North Carolina's pig industry is under assault. A new virus, that just arrived in America last spring is spreading through the pork population, causing as much as 2% of the herd to die. What's most alarming is how fast Porcine epidemic diarrhea, or PED, takes hold.
"I mean you can go in and see a house that looks completely normal, running around, feeding everything. You can come back this afternoon and half the pigs are dead," said Dr. Tom Ray of the state veterinary office.
He says as many as half of the state's nine million pigs could be infected. They won't all die; Like in humans, diarrhea is much less problematic in adults than it is in the young. But thousands will. (Officials say the virus has no effect on humans)
So, when the animals do die, what happens to their bodies?
Option 1: Burial
This seems the most old fashioned, but with livestock there are some rules you need to follow when burying the pigs. You have to bury the animal at least three feet underground. And it can't be within 300 feet of any stream or flowing water. You have 24 hours to bury the pig, once you realize its dead.
However, this is time consuming, and also requires a lot of space, so there are ways of getting rid of the pig entirely.
Option 2: Rendering
Not what Photoshop does when you save an image. Basically, certain kinds of animals can be broken down into their component parts and used for other things - like lard, pet food, or cosmetic products. Dr. Ray of the state veterinary office said this is the ideal for most farmers, because you get the most out of your pig. (Read the Wikipedia article on rendering if you want to skip your next meal). This process has to be performed a licensed renderer, so don't get any ideas.

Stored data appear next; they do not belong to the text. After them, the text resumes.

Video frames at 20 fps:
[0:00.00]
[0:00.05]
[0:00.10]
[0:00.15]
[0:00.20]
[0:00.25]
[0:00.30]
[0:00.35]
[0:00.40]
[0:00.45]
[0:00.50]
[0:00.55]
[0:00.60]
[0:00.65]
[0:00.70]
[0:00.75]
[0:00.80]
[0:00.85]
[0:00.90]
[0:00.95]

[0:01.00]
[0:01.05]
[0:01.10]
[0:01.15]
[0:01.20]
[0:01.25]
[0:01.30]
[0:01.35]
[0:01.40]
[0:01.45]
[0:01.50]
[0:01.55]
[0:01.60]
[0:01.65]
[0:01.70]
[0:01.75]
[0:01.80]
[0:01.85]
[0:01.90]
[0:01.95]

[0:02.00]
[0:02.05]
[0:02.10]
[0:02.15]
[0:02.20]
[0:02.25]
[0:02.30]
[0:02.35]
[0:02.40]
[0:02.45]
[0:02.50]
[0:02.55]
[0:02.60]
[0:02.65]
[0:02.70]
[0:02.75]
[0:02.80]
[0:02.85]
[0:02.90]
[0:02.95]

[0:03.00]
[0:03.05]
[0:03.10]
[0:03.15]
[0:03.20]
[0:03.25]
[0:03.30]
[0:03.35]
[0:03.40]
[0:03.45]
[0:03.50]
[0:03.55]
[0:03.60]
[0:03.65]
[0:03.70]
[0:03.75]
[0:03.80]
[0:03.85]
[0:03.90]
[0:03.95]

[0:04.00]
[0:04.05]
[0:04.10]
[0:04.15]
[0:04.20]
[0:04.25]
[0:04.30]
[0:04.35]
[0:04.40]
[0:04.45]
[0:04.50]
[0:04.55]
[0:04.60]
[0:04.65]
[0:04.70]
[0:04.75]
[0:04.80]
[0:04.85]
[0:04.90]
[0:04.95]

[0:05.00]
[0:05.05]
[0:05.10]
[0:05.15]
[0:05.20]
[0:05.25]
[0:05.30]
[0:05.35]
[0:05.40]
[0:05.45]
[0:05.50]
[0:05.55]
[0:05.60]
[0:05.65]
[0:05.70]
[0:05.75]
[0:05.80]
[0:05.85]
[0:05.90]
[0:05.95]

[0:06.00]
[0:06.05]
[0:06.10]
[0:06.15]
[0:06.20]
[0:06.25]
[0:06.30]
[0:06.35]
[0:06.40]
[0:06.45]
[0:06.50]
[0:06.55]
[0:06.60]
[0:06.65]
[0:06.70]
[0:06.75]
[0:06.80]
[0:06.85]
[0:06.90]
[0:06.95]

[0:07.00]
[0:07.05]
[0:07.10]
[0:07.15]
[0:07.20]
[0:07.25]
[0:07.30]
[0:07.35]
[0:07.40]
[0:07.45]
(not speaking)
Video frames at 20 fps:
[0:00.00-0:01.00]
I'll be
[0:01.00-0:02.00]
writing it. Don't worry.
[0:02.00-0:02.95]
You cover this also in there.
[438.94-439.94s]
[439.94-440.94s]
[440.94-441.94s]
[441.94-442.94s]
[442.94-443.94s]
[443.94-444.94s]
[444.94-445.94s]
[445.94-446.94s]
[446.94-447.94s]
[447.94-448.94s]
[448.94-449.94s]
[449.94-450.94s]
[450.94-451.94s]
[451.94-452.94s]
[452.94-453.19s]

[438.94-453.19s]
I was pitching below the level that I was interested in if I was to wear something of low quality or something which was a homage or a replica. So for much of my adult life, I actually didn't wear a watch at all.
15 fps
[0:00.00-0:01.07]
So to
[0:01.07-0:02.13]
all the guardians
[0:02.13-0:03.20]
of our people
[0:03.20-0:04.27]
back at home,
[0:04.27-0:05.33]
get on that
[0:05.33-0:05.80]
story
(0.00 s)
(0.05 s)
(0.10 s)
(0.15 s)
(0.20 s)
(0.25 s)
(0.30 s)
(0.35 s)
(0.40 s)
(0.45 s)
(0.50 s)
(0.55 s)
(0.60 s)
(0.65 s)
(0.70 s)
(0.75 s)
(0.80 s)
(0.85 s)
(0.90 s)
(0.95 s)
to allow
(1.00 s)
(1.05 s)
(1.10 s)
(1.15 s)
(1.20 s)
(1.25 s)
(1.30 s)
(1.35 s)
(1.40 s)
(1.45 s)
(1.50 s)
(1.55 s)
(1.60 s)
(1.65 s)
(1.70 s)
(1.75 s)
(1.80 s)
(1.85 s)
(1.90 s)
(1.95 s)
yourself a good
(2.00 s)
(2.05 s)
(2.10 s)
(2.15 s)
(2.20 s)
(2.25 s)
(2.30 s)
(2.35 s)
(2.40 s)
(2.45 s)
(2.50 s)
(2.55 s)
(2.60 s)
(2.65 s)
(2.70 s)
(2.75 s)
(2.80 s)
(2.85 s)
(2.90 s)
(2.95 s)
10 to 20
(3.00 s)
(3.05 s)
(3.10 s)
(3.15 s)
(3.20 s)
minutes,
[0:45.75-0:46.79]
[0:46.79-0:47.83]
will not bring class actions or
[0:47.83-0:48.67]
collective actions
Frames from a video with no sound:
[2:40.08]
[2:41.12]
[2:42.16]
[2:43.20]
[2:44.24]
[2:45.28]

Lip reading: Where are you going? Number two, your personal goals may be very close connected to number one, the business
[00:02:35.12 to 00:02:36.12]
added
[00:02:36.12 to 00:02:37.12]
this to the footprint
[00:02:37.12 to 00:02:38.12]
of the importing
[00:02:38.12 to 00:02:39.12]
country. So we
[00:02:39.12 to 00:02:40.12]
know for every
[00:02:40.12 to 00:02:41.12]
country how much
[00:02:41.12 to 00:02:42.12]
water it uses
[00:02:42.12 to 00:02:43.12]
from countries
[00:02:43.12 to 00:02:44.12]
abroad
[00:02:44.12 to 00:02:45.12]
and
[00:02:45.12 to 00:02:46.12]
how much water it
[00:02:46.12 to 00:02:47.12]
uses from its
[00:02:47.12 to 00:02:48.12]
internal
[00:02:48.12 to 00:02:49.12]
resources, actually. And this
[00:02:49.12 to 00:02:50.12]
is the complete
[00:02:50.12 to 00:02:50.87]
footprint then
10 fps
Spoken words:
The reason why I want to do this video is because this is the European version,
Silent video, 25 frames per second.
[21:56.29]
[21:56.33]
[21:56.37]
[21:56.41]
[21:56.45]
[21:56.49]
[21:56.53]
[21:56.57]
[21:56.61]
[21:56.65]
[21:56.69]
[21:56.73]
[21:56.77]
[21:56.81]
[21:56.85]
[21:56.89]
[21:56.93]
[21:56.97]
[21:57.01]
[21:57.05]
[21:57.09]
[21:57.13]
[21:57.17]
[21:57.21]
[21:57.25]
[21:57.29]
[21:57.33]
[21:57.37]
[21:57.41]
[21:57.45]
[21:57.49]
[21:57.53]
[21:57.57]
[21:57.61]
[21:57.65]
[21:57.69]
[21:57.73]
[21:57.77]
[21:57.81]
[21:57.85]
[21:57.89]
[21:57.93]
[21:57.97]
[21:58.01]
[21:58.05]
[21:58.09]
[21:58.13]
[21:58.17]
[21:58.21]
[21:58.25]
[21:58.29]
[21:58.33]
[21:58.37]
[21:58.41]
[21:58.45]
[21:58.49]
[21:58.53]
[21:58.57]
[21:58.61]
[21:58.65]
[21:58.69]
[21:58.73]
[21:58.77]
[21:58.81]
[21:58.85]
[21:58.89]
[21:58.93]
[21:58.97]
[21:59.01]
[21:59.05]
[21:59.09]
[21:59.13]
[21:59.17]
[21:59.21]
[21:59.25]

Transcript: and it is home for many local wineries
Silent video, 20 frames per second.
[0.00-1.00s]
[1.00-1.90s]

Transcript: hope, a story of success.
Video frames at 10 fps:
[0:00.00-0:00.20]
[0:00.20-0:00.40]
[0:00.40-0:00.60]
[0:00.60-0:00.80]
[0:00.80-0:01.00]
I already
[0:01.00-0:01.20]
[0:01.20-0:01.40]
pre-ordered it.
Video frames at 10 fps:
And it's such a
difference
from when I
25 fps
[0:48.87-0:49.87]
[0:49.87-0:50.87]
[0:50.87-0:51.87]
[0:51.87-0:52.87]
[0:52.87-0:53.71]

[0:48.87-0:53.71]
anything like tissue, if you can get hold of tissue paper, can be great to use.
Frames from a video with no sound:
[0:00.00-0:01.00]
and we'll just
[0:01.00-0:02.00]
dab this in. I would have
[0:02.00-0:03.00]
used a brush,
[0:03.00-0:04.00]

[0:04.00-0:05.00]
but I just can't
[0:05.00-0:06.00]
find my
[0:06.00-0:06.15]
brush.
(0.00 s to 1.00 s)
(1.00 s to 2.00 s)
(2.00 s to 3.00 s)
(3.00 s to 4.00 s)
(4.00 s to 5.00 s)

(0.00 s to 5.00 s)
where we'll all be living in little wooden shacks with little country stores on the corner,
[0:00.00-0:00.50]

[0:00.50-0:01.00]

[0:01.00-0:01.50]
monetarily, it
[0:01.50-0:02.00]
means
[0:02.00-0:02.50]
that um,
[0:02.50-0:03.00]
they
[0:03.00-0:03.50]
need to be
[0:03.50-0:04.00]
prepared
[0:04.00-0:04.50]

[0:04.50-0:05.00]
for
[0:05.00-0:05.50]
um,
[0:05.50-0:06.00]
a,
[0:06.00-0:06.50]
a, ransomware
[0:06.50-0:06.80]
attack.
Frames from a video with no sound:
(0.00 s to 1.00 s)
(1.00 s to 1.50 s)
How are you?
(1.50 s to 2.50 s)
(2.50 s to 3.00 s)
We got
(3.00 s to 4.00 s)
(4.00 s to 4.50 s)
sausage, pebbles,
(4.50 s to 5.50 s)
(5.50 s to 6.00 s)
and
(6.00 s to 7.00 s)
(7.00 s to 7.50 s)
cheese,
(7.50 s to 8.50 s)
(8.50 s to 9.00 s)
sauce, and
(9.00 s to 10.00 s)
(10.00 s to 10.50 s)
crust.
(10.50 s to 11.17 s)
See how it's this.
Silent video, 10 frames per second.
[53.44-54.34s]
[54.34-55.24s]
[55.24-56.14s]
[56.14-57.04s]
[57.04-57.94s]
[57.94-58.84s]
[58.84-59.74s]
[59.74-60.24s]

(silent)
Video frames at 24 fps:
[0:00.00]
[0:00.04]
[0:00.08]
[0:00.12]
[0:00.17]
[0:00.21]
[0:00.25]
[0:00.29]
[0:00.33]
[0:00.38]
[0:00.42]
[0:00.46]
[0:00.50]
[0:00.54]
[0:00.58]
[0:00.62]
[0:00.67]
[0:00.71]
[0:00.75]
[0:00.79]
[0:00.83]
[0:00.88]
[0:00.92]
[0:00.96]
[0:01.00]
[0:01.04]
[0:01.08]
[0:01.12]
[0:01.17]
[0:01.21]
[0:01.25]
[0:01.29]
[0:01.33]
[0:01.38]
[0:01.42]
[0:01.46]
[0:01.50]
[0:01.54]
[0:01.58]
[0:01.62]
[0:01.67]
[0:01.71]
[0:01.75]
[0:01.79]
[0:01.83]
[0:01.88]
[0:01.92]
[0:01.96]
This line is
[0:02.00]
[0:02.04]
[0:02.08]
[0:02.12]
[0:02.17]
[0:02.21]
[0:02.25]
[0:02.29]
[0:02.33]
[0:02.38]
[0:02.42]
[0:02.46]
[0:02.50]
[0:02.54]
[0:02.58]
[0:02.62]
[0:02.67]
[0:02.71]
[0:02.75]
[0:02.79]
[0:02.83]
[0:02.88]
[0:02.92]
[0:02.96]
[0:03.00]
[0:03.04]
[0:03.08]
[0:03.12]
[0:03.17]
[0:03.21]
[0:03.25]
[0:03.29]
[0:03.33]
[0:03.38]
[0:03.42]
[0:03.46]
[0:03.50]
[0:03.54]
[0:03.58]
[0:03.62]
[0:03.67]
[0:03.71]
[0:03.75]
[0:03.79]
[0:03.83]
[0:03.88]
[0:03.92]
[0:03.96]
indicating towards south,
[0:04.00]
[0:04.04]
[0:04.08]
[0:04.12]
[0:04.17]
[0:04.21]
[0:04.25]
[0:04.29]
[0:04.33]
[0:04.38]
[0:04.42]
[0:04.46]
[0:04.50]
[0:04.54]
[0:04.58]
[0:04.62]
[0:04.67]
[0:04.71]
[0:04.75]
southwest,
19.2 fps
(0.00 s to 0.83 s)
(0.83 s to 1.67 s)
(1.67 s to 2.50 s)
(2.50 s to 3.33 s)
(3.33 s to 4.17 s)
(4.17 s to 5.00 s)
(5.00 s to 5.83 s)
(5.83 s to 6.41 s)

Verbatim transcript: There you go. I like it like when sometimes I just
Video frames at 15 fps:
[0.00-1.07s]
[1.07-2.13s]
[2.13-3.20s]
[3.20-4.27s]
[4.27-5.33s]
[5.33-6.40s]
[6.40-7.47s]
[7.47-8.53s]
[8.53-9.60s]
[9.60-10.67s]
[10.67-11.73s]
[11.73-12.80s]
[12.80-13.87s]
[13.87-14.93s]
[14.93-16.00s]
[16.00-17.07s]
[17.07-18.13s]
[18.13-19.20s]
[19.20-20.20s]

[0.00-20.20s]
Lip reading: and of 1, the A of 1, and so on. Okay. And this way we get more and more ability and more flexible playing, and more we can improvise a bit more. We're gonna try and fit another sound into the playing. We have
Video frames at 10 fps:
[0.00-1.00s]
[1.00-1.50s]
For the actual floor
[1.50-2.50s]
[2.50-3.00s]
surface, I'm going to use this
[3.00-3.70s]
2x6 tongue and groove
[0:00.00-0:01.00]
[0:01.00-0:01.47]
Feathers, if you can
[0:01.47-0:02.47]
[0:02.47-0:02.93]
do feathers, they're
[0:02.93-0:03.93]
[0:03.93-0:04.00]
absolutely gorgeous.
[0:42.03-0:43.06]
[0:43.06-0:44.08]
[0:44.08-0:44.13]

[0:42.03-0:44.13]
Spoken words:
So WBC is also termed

However, Ray says, because of the PED virus, most pigs carcasses aren't leaving their farms. The risk of spreading the virus is too great. Which leaves farmers with either burial, or option three...
Option 3: Incineration
Animals can be incinerated so long as it's done so completely. It's the method that's drawn the most ire over the years because it seems to be convenient, rather that the most useful method. It could also be irritating to neighbors if not done properly. It does, however, prevent the spread of disease.
There are other ways to legally get rid of animal remains (gasification, composting, even some landfills accept carcasses). Whatever the method, it's clear that this newest viruses is a serious problem for farmers - some could lose hundreds of thousands of dollars in product. What remains to be seen is how strictly people adhere to the disposal requirements if they become overwhelmed with few resources.